Rice value chain in Senegal

Rice is the main staple food consumed in Senegal contributing to over 30 percent of daily calorie intake. The rice sector has the potential to create employment and entrepreneurship opportunities, especially for young men and women, by creating businesses that add value.

Rice is the main staple food consumed in Senegal contributing to over 30 percent of daily calorie intake. The rice sector has the potential to create employment and entrepreneurship opportunities, especially for young men and women, by creating businesses that add value. Like invest in large rice milling production line.


The RAP project will provide 1000 starter kits consisting of seed, fertilizer, and irrigation support to vulnerable rice farmers, in particular women and youth groups. About 100 youth groups or individual young entrepreneurs will benefit from project prizes to create or develop businesses and will be accompanied by specific training, coaching, and mentoring.


RAP will build the capacity of 5,300 beneficiaries in total – consisting of farmers, rice millers, traders, and service providers – including 1,300 direct beneficiaries and 4,000 indirect beneficiaries. In addition, 3,000 jobs will be created, especially for young people and women, and 15,000 rice-growing households in the Senegal River valley will be reached.


"Strengthening the rice value chain is critical to enabling economic recovery and ensuring food security in the wake of the pandemic. The ripples of impact will be felt not just by the farmers and traders reached through this program but by tens of thousands of families and by communities across the country,” said Diaka Sall, Country Lead Agriculture at the Mastercard Foundation in Senegal.


In collaboration with the Syngenta Foundation for Sustainable Agriculture (SFSA), five Centers for Mechanized Services (CEMA) will benefit from financial support to develop mechanized and digital services that will benefit at least 8,000 rice farmers, and 50 new jobs will be created directly at the CEMA level.


“We will use our expertise for the development of rural micro-enterprises that can create new opportunities for young people,” said Robert Berlin, Director of Programs, SFSA. “This will integrate innovations adapted to cropping systems and take climate change into account.”


“The knowledge and products resulting from rice research – good agricultural practices, improved seed, digital tools and policy options – will be made available to young men and women through this project, which rightly emphasizes the vital role of youth as agents of change for building resilient livelihoods in the face of COVID-19 and beyond,” said AfricaRice Director General Dr Harold Roy-Macauley.

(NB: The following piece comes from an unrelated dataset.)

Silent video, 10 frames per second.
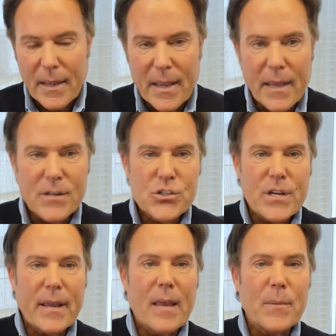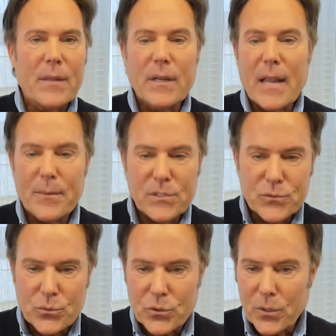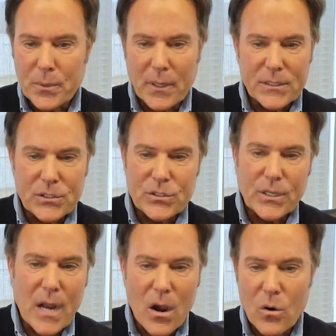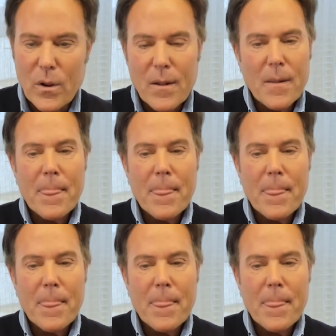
And she gave me the names of two or three places to go.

The project will effectively target women associations to mitigate the gender bias observed and empower them. “My experience shows that training in entrepreneurship in the rice value chain and ICT for agribusiness helps farmers to better understand financial aspects of a business, leading to increased production and productivity," said Ms. Oumou Kalsoum Seck, who produces cattle feed from rice by-products in Sanar Peul village in Senegal


The RAP project implementing partners include the Senegal Ministry of Agriculture, the Syngenta Foundation, the Agricultural Bank (LBA), the National Extension Agency in the Senegal River Valley (SAED), the National Youth Employment Promotion Agency (ANPEJ), the private sector, and producer organizations (UNIS, CIRIZ, Unions, and Sections Villageoises).